— DATA SUPPLIED —
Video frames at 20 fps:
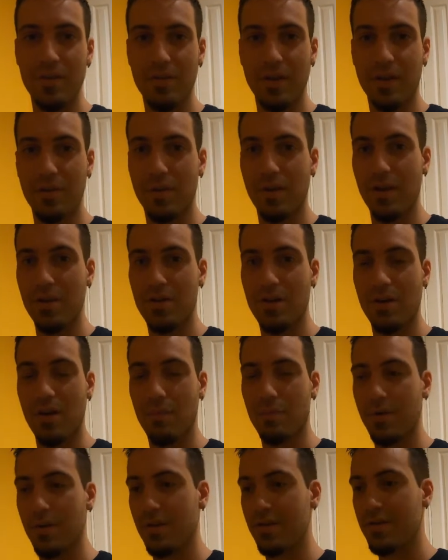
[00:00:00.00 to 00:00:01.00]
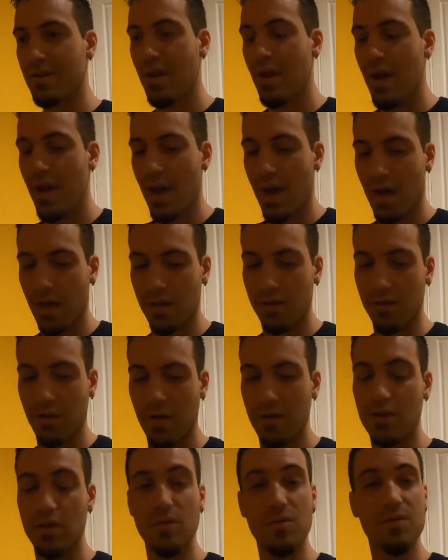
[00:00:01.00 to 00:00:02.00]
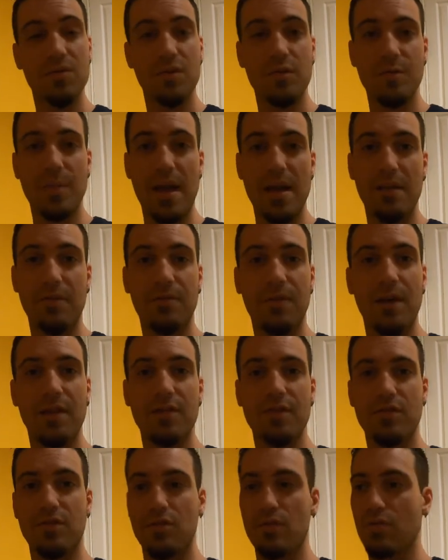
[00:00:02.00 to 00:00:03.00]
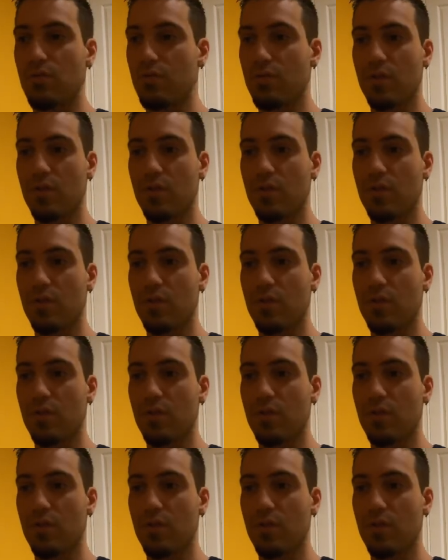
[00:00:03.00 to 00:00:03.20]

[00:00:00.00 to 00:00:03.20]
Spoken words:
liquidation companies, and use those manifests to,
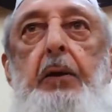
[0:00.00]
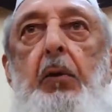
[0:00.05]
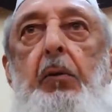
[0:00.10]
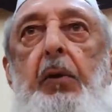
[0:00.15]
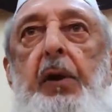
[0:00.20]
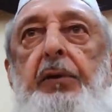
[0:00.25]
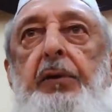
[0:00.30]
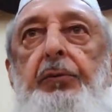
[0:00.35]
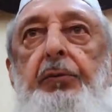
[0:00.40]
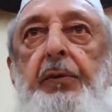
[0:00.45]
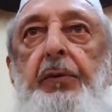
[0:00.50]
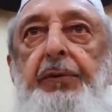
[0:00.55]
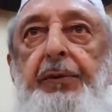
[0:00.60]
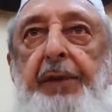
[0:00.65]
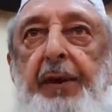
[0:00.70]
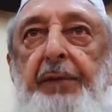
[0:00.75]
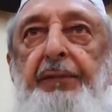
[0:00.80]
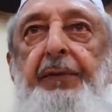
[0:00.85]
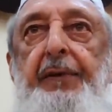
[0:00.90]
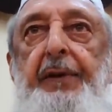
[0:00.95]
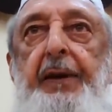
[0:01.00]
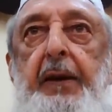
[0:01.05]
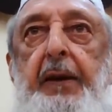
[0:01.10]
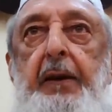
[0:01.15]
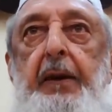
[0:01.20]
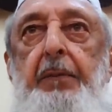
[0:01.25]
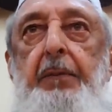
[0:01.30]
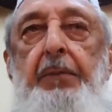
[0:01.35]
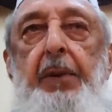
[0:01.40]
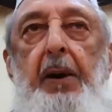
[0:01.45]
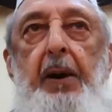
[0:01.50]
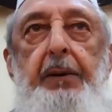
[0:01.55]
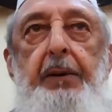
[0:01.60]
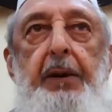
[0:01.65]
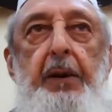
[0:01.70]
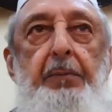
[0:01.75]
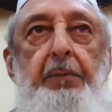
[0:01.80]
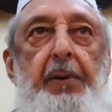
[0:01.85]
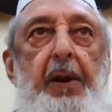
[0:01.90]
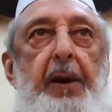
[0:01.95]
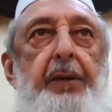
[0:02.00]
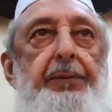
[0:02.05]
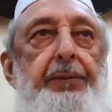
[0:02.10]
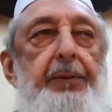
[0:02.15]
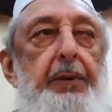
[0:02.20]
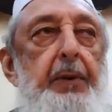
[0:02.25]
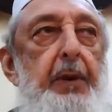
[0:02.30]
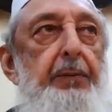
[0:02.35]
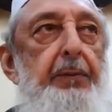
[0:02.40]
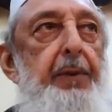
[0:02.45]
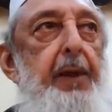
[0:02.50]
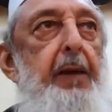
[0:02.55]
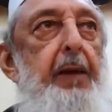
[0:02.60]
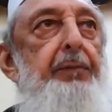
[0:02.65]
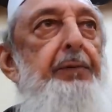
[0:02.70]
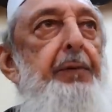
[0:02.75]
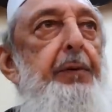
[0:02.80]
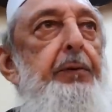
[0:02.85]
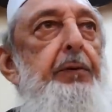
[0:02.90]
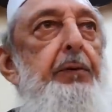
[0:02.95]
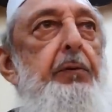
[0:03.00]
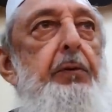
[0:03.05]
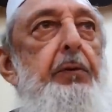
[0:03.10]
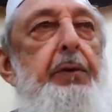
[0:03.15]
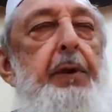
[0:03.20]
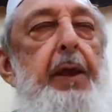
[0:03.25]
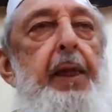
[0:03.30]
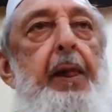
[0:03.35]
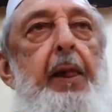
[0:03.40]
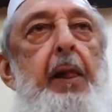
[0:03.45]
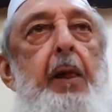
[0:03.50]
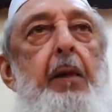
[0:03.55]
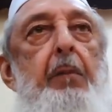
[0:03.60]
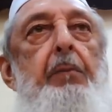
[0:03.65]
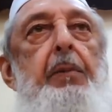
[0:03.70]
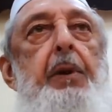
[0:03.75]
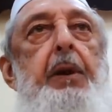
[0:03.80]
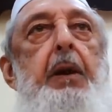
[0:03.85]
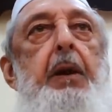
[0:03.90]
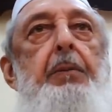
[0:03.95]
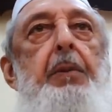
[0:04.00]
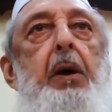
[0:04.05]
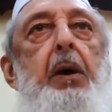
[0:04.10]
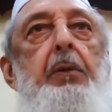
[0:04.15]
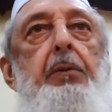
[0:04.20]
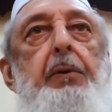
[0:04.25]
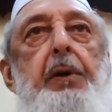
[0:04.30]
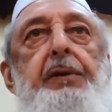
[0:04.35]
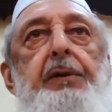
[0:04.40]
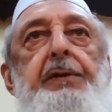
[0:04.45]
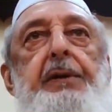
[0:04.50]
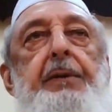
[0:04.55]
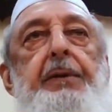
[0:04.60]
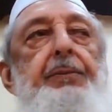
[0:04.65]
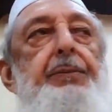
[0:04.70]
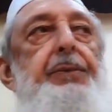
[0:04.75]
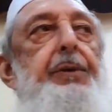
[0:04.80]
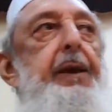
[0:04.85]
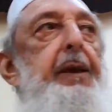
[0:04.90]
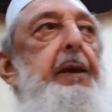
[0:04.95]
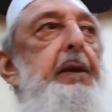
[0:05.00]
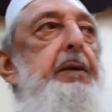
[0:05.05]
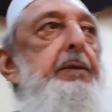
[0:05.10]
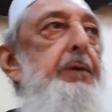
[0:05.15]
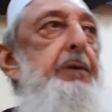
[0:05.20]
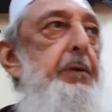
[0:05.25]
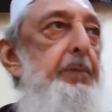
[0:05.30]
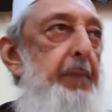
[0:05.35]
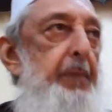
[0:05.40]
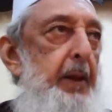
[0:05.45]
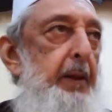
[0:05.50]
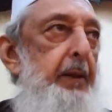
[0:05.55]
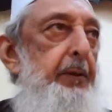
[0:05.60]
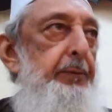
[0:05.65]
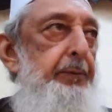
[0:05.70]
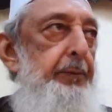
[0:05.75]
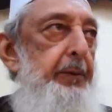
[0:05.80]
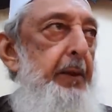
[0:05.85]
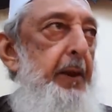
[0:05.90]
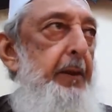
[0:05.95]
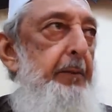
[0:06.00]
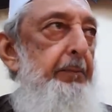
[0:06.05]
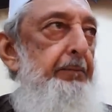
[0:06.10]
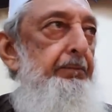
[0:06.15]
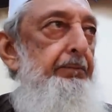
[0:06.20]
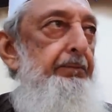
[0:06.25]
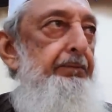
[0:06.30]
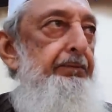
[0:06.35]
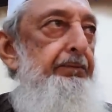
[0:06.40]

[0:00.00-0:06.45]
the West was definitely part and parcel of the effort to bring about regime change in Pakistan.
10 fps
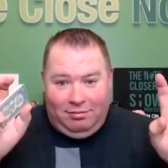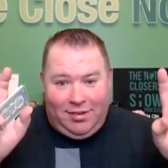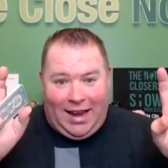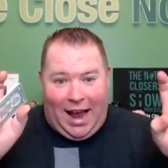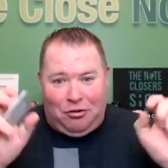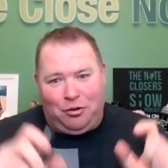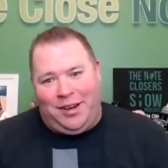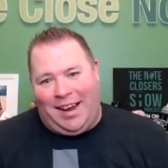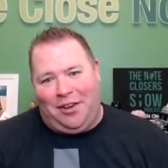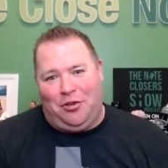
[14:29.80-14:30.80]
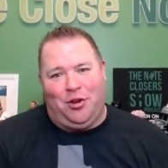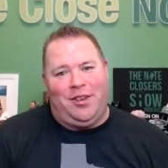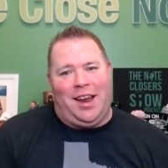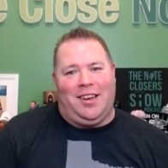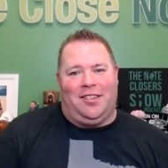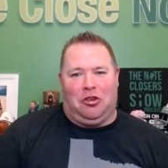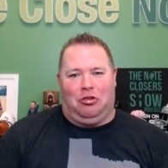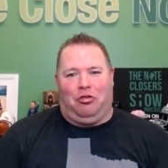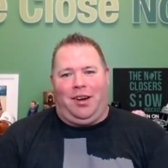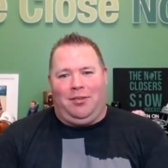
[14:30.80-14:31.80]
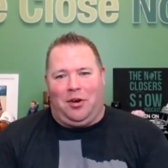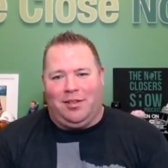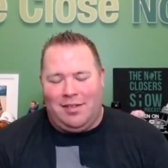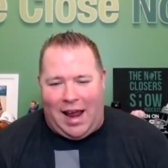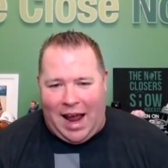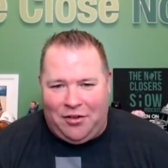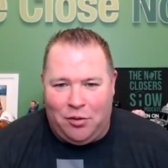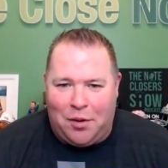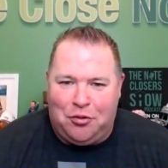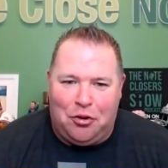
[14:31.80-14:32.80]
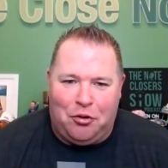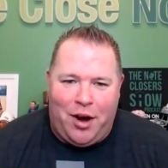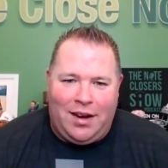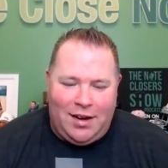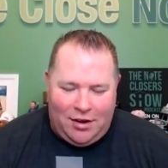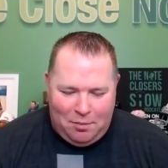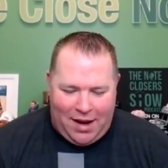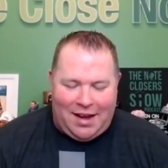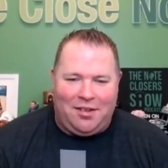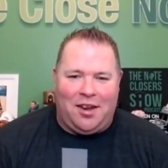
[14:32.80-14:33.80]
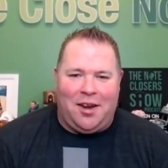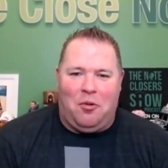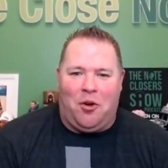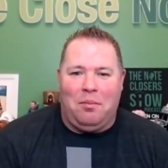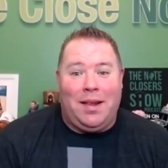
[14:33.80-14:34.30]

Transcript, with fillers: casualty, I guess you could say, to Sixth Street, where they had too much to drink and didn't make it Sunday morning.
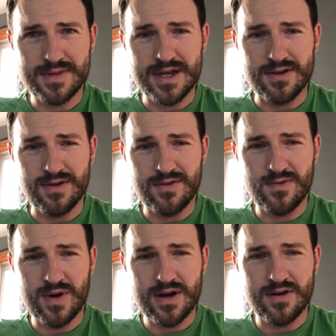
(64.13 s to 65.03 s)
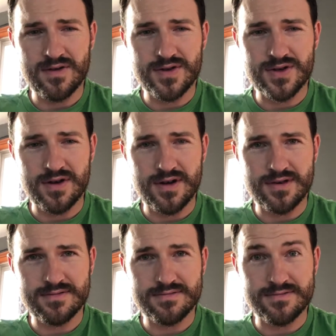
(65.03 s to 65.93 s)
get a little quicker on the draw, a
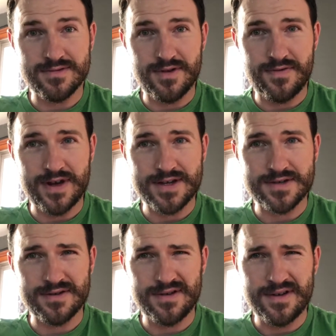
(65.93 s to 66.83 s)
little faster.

— EXERCISE DETAILS —
Reproduce each entry exactly, without the pictures.

— ANSWER SPACE —
Video frames at 20 fps:
[00:00:00.00 to 00:00:01.00]
[00:00:01.00 to 00:00:02.00]
[00:00:02.00 to 00:00:03.00]
[00:00:03.00 to 00:00:03.20]

[00:00:00.00 to 00:00:03.20]
Spoken words:
liquidation companies, and use those manifests to,
[0:00.00]
[0:00.05]
[0:00.10]
[0:00.15]
[0:00.20]
[0:00.25]
[0:00.30]
[0:00.35]
[0:00.40]
[0:00.45]
[0:00.50]
[0:00.55]
[0:00.60]
[0:00.65]
[0:00.70]
[0:00.75]
[0:00.80]
[0:00.85]
[0:00.90]
[0:00.95]
[0:01.00]
[0:01.05]
[0:01.10]
[0:01.15]
[0:01.20]
[0:01.25]
[0:01.30]
[0:01.35]
[0:01.40]
[0:01.45]
[0:01.50]
[0:01.55]
[0:01.60]
[0:01.65]
[0:01.70]
[0:01.75]
[0:01.80]
[0:01.85]
[0:01.90]
[0:01.95]
[0:02.00]
[0:02.05]
[0:02.10]
[0:02.15]
[0:02.20]
[0:02.25]
[0:02.30]
[0:02.35]
[0:02.40]
[0:02.45]
[0:02.50]
[0:02.55]
[0:02.60]
[0:02.65]
[0:02.70]
[0:02.75]
[0:02.80]
[0:02.85]
[0:02.90]
[0:02.95]
[0:03.00]
[0:03.05]
[0:03.10]
[0:03.15]
[0:03.20]
[0:03.25]
[0:03.30]
[0:03.35]
[0:03.40]
[0:03.45]
[0:03.50]
[0:03.55]
[0:03.60]
[0:03.65]
[0:03.70]
[0:03.75]
[0:03.80]
[0:03.85]
[0:03.90]
[0:03.95]
[0:04.00]
[0:04.05]
[0:04.10]
[0:04.15]
[0:04.20]
[0:04.25]
[0:04.30]
[0:04.35]
[0:04.40]
[0:04.45]
[0:04.50]
[0:04.55]
[0:04.60]
[0:04.65]
[0:04.70]
[0:04.75]
[0:04.80]
[0:04.85]
[0:04.90]
[0:04.95]
[0:05.00]
[0:05.05]
[0:05.10]
[0:05.15]
[0:05.20]
[0:05.25]
[0:05.30]
[0:05.35]
[0:05.40]
[0:05.45]
[0:05.50]
[0:05.55]
[0:05.60]
[0:05.65]
[0:05.70]
[0:05.75]
[0:05.80]
[0:05.85]
[0:05.90]
[0:05.95]
[0:06.00]
[0:06.05]
[0:06.10]
[0:06.15]
[0:06.20]
[0:06.25]
[0:06.30]
[0:06.35]
[0:06.40]

[0:00.00-0:06.45]
the West was definitely part and parcel of the effort to bring about regime change in Pakistan.
10 fps
[14:29.80-14:30.80]
[14:30.80-14:31.80]
[14:31.80-14:32.80]
[14:32.80-14:33.80]
[14:33.80-14:34.30]

Transcript, with fillers: casualty, I guess you could say, to Sixth Street, where they had too much to drink and didn't make it Sunday morning.
(64.13 s to 65.03 s)
(65.03 s to 65.93 s)
get a little quicker on the draw, a
(65.93 s to 66.83 s)
little faster.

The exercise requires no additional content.